What the task asks
Repeat all the records exactly, omitting pictures.

------

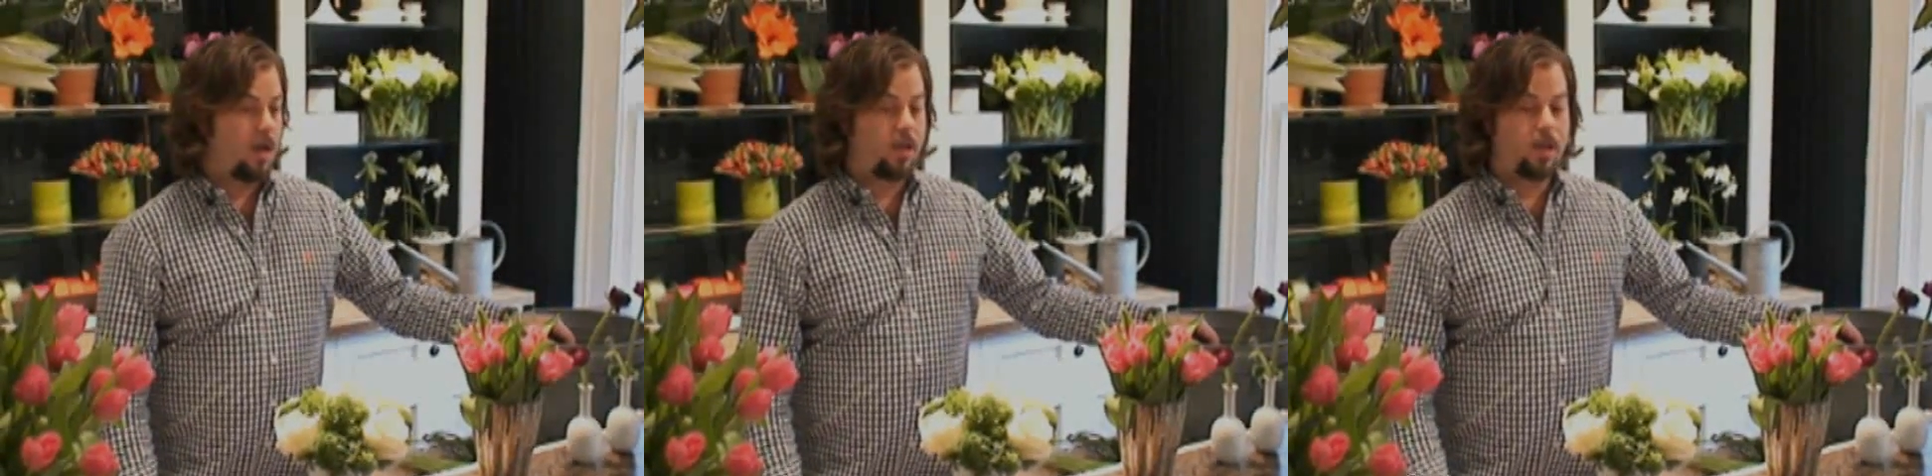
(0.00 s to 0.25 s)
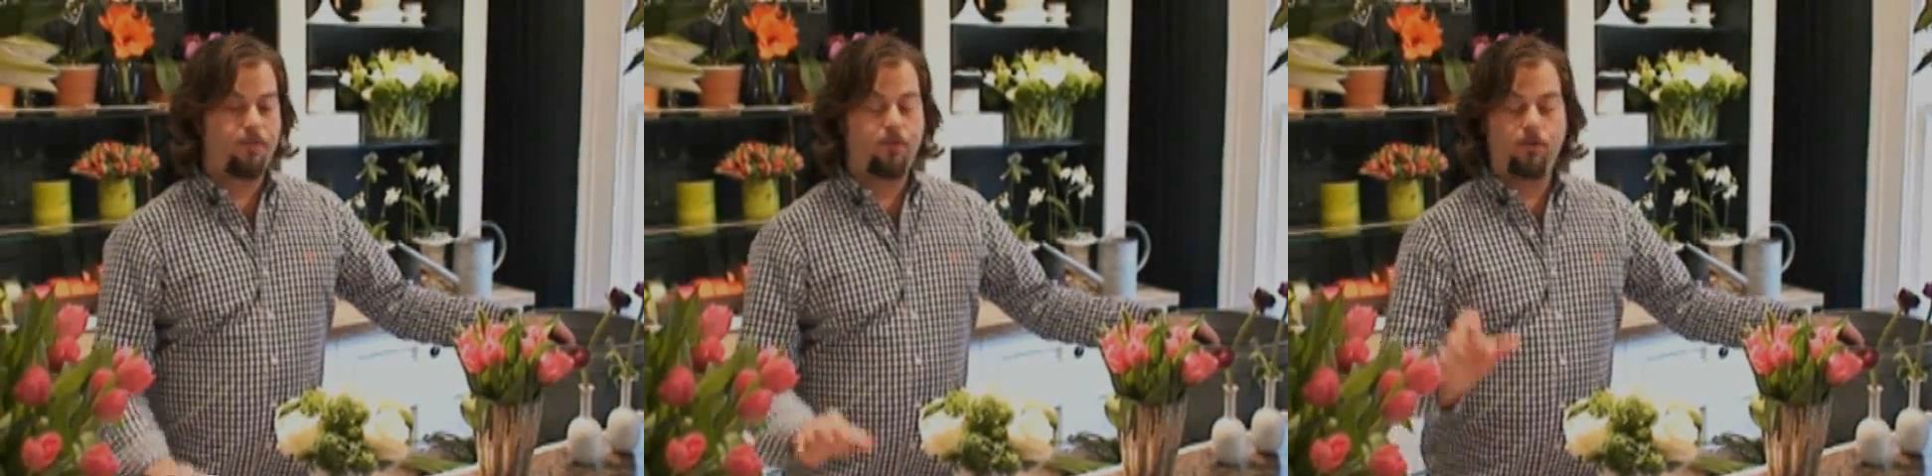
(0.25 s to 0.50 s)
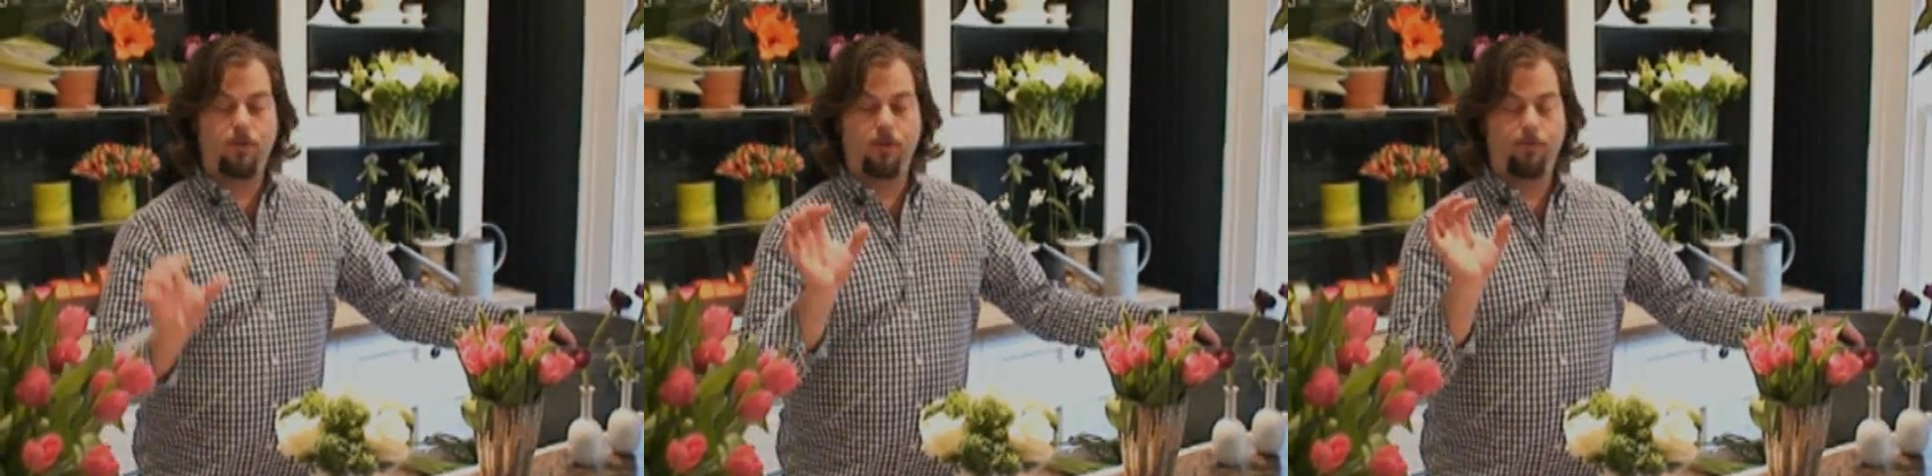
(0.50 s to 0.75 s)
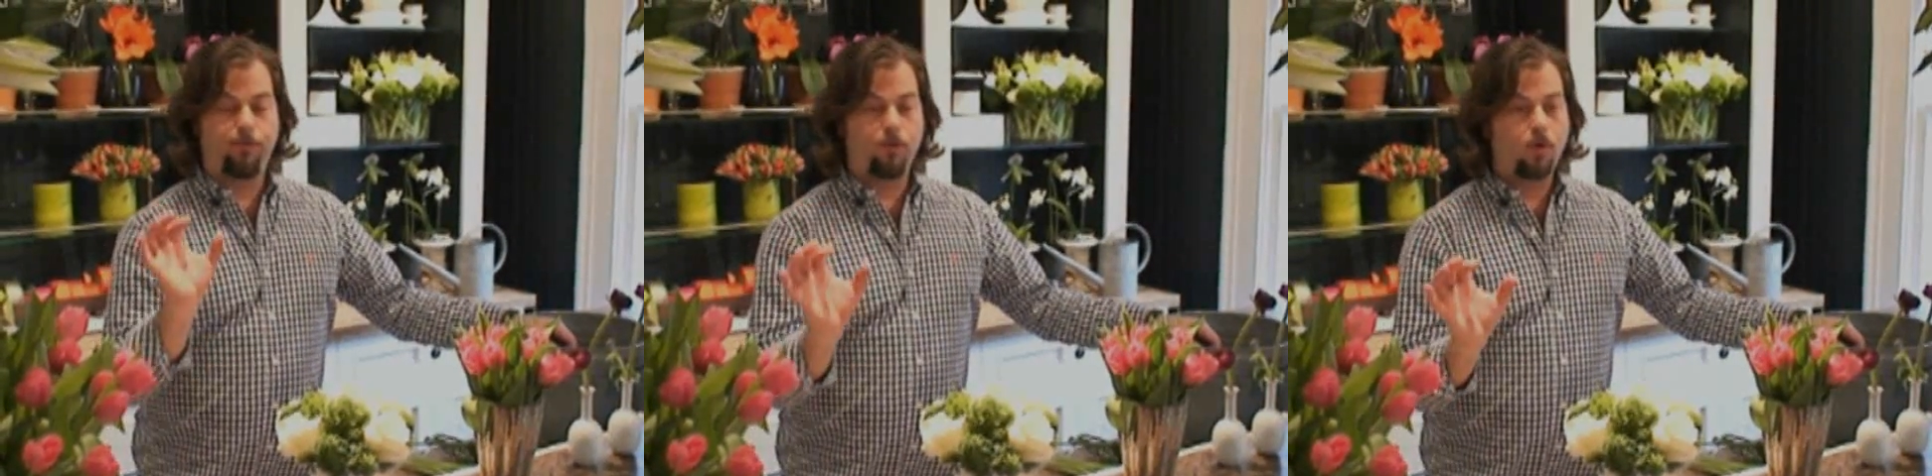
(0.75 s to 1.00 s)
give you
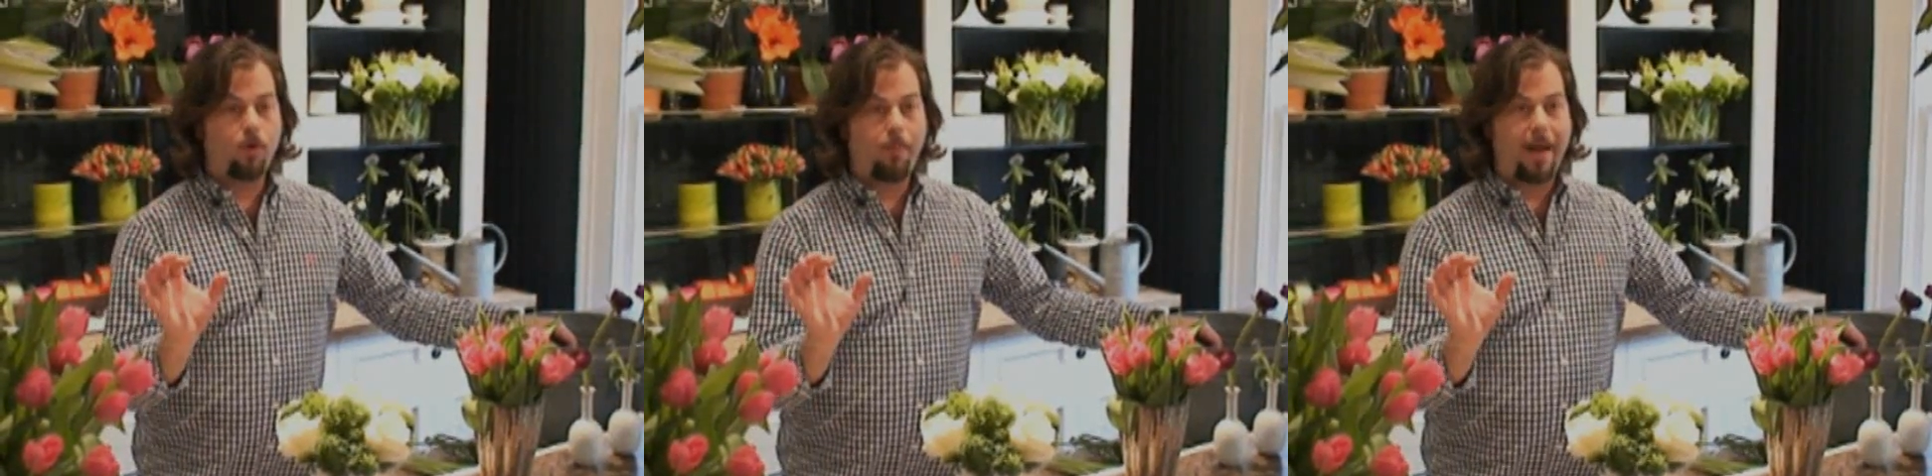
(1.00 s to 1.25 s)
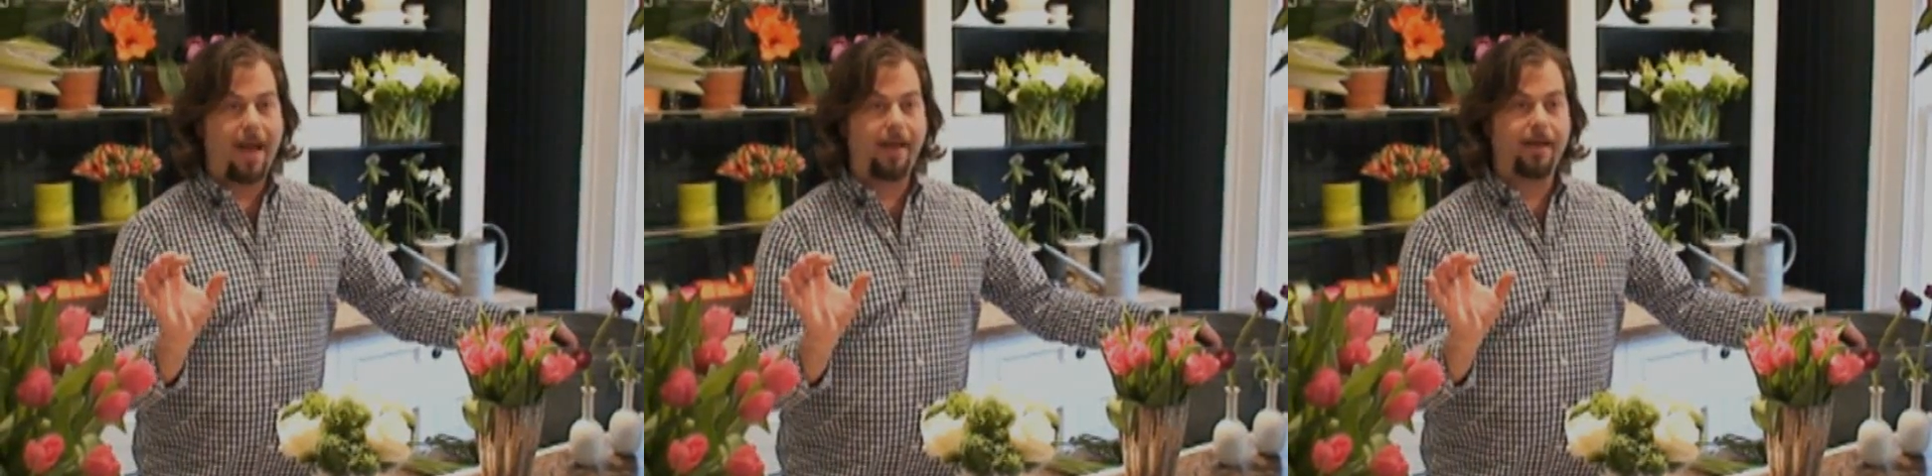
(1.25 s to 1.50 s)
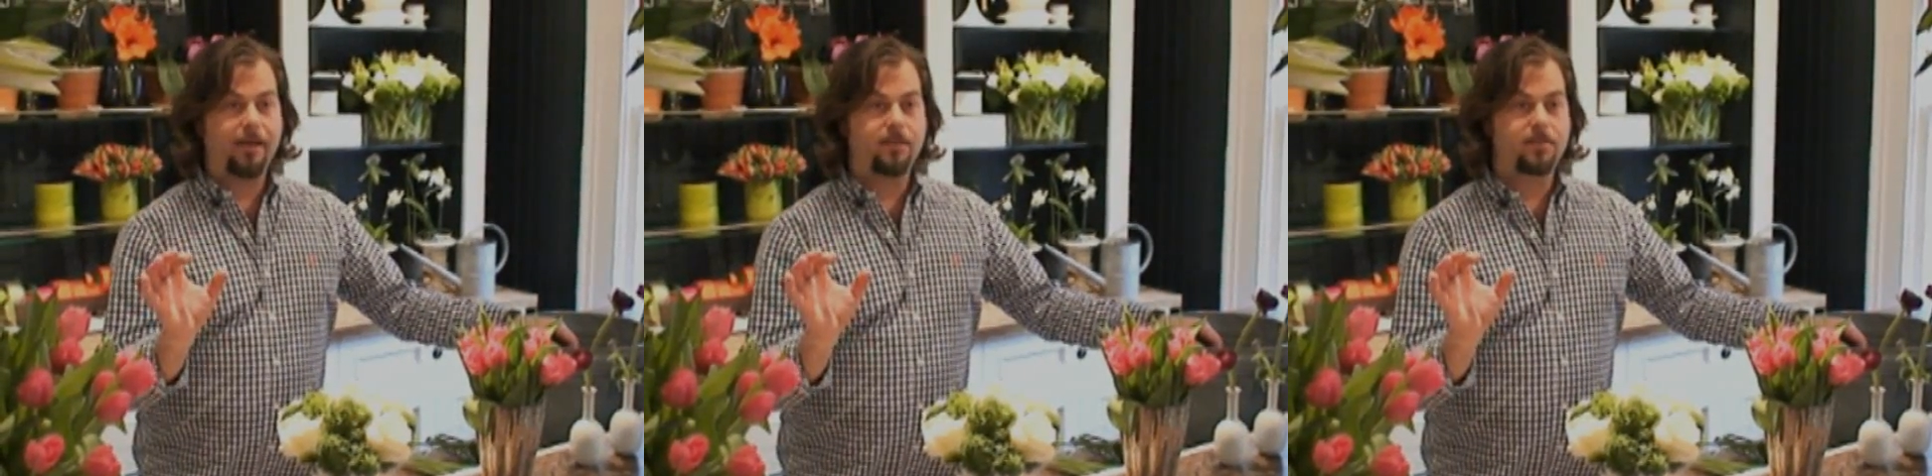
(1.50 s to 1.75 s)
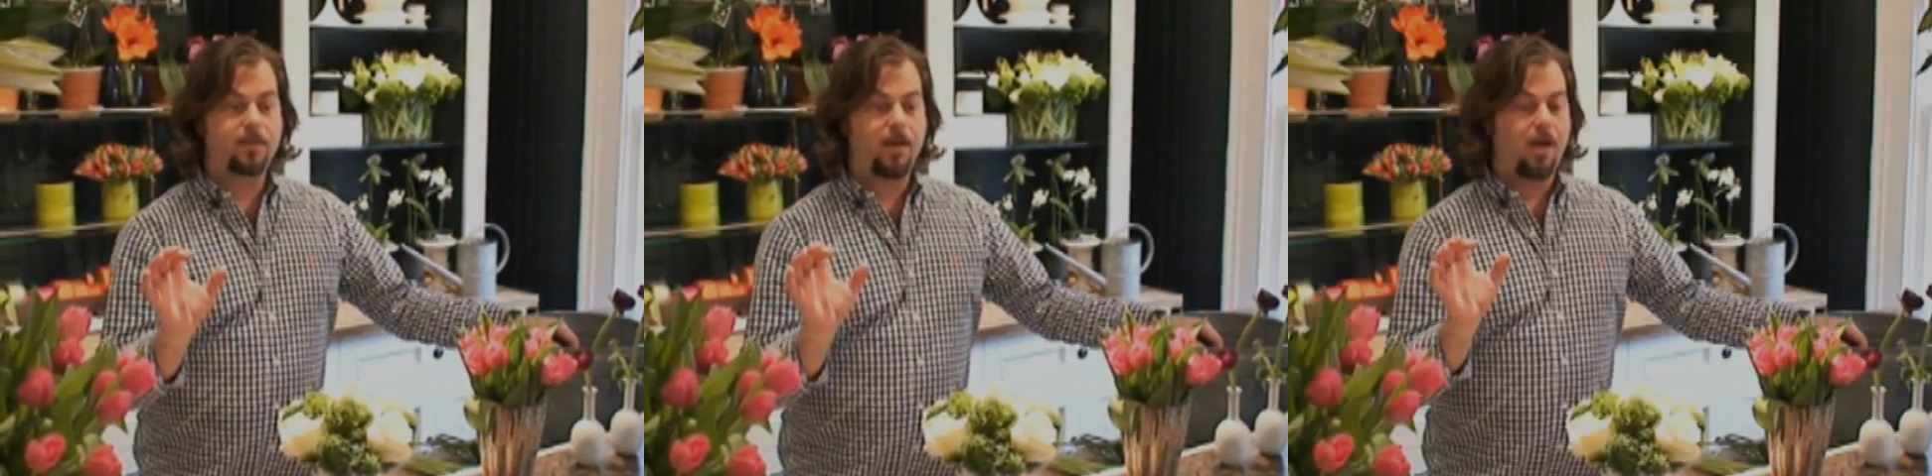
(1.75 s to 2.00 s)
little floral packets.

------

Result of the exercise
(0.00 s to 0.25 s)
(0.25 s to 0.50 s)
(0.50 s to 0.75 s)
(0.75 s to 1.00 s)
give you
(1.00 s to 1.25 s)
(1.25 s to 1.50 s)
(1.50 s to 1.75 s)
(1.75 s to 2.00 s)
little floral packets.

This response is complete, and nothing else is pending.